Cholesterol is a waxy, fatty substance that's found in all the cells in your body. Your body needs some cholesterol to make hormones, vitamin D, and substances that help you digest foods. But if you have too much cholesterol in your blood, it can combine with other substances in your blood and form plaque. Plaque is a sticky substance that can build up in your arteries and make them hard and narrow. This condition is called atherosclerosis, and it can lead to heart disease, heart attack, or stroke.
You can have high cholesterol and not know it. That's why it's important to get your cholesterol checked regularly starting at age 20. If you have high cholesterol, you can take steps to lower it and protect your heart.
There are a few different ways that you can check your cholesterol levels. One way is to have a blood test done by your doctor. This will give you an accurate reading of your cholesterol levels. Another way to check your cholesterol levels is to use a home cholesterol test kit. These kits are available at most pharmacies and some grocery stores. They are relatively inexpensive and easy to use.

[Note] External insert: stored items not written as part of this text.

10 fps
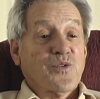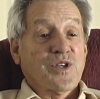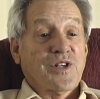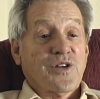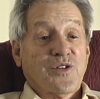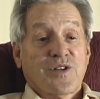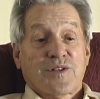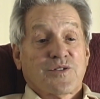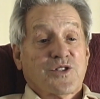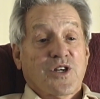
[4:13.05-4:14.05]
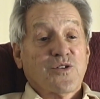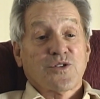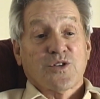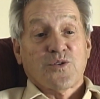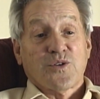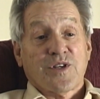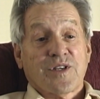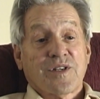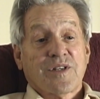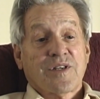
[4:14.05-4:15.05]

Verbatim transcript: We could hear the shells going in.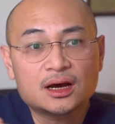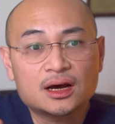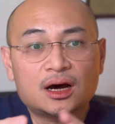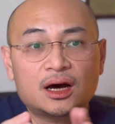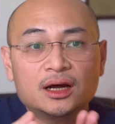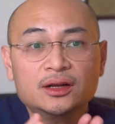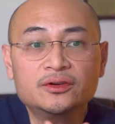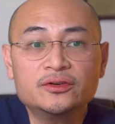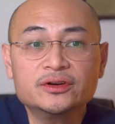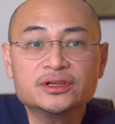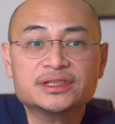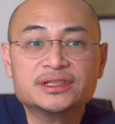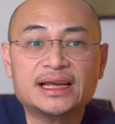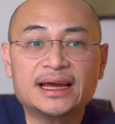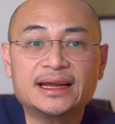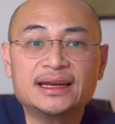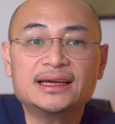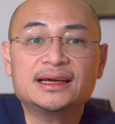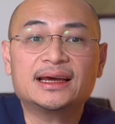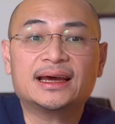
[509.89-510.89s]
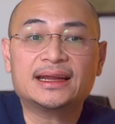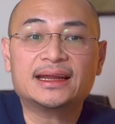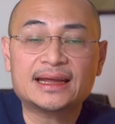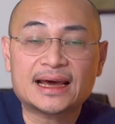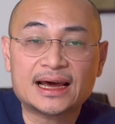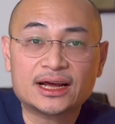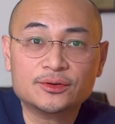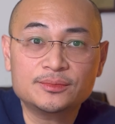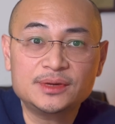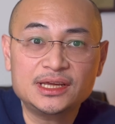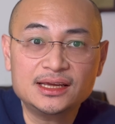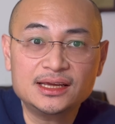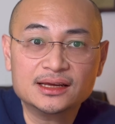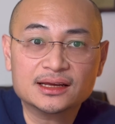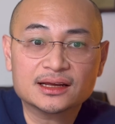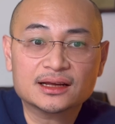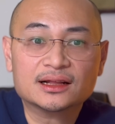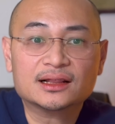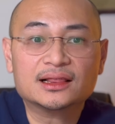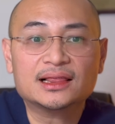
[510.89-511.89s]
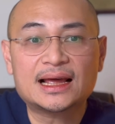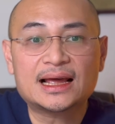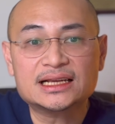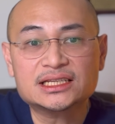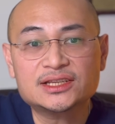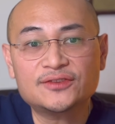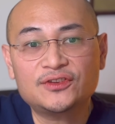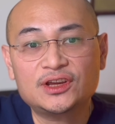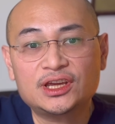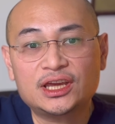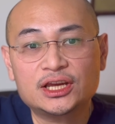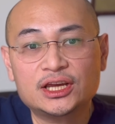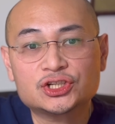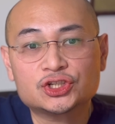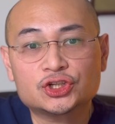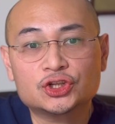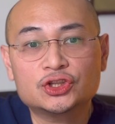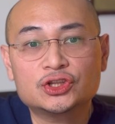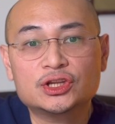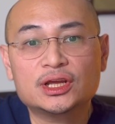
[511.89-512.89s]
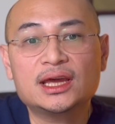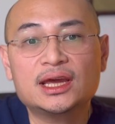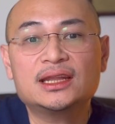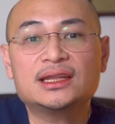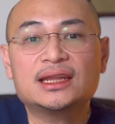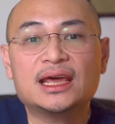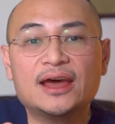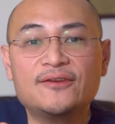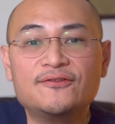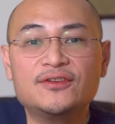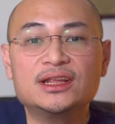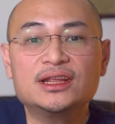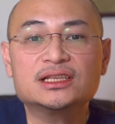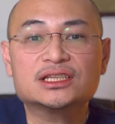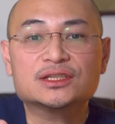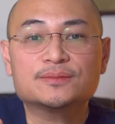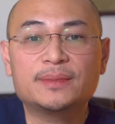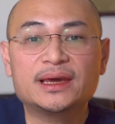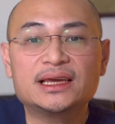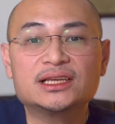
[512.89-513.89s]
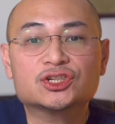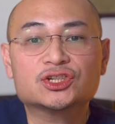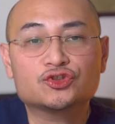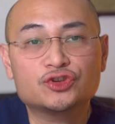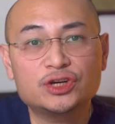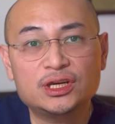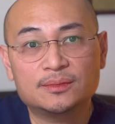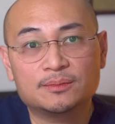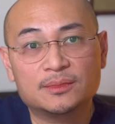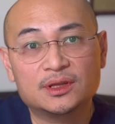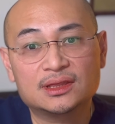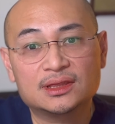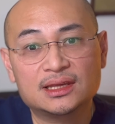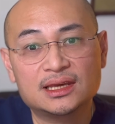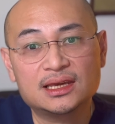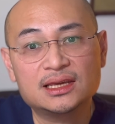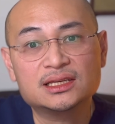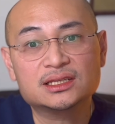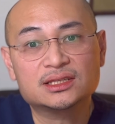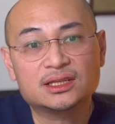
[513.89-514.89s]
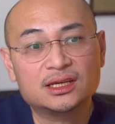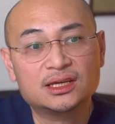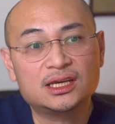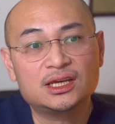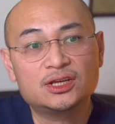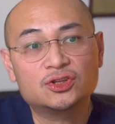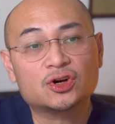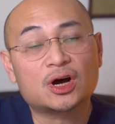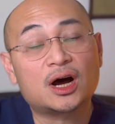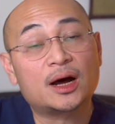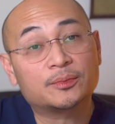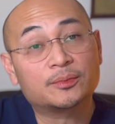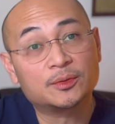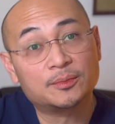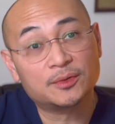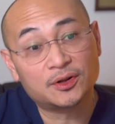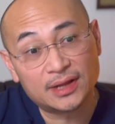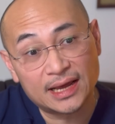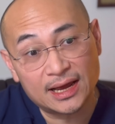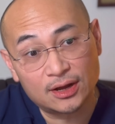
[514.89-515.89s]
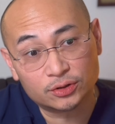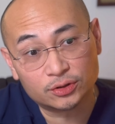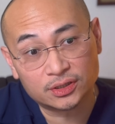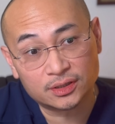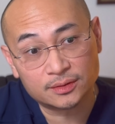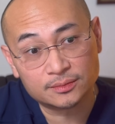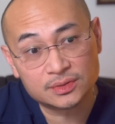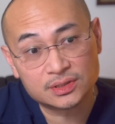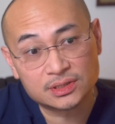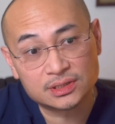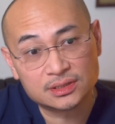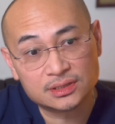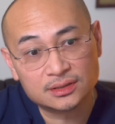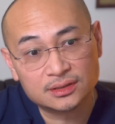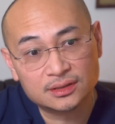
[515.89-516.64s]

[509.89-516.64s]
Understanding anatomy, classification, and evidence-based treatment is the key to optimal outcomes.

If you are concerned about your cholesterol levels, talk to your doctor. He or she can help you determine the best course of action to take.
Foods or Daily Habits that increase Cholesterol
Your cholesterol levels can be affected by the foods you eat and the daily habits you have. Here are some things that can increase your cholesterol:
- Eating foods high in saturated fats, like red meat, butter, and full-fat dairy products.
- Eating foods high in trans fats, like processed snack foods, fried foods, and baked goods.
- Leading a sedentary lifestyle. A sedentary lifestyle is one where a person does not get much physical activity. This can be due to a variety of reasons, such as working at a desk job or watching TV for long periods of time. Not getting enough exercise can lead to health problems, such as obesity and heart disease. It is important to find ways to incorporate more physical activity into your life, even if it means making small changes like taking a walk during your lunch break.
- Smoking cigarettes.
Making some changes to your diet and lifestyle can help to lower your cholesterol levels and improve your overall health. Talk to your doctor about what steps you can take to reduce your risk of heart disease.
Long Term effects if left untreated
High cholesterol is a serious problem that can lead to long-term health complications. Left untreated, it can damage your arteries, leading to heart disease, stroke, and other potentially life-threatening conditions. While there are medications available to help control cholesterol levels, making lifestyle changes is also important in managing this condition.
Here are some of the potential long-term effects of high cholesterol:
Arterial damage: Over time, high levels of cholesterol can damage the arteries, making them narrower and less flexible. This can lead to atherosclerosis, a condition in which plaque builds up on the artery walls and reduces blood flow. Atherosclerosis increases the risk for heart attack and stroke.
Arterial damage: Heart disease: High cholesterol is a major risk factor for heart disease, the leading cause of death in the United States. Heart disease occurs when plaque builds up in the arteries and makes it difficult for blood to flow through. This can lead to a heart attack or stroke.
Stroke: High cholesterol can also increase the risk for stroke, which occurs when blood flow to the brain is blocked. Stroke can cause permanent damage to the brain and even death.
Kidney disease: High cholesterol can also lead to kidney disease, a condition in which the kidneys are unable to filter out waste from the blood effectively. This can lead to kidney failure, which requires dialysis or a kidney transplant to treat.
High cholesterol is a serious condition that can have many long-term consequences if it is not treated. If you have high cholesterol, talk to your doctor about the best way to manage it. Making lifestyle changes, such as eating a healthy diet and getting regular exercise, can help to control cholesterol levels and reduce the risk of complications.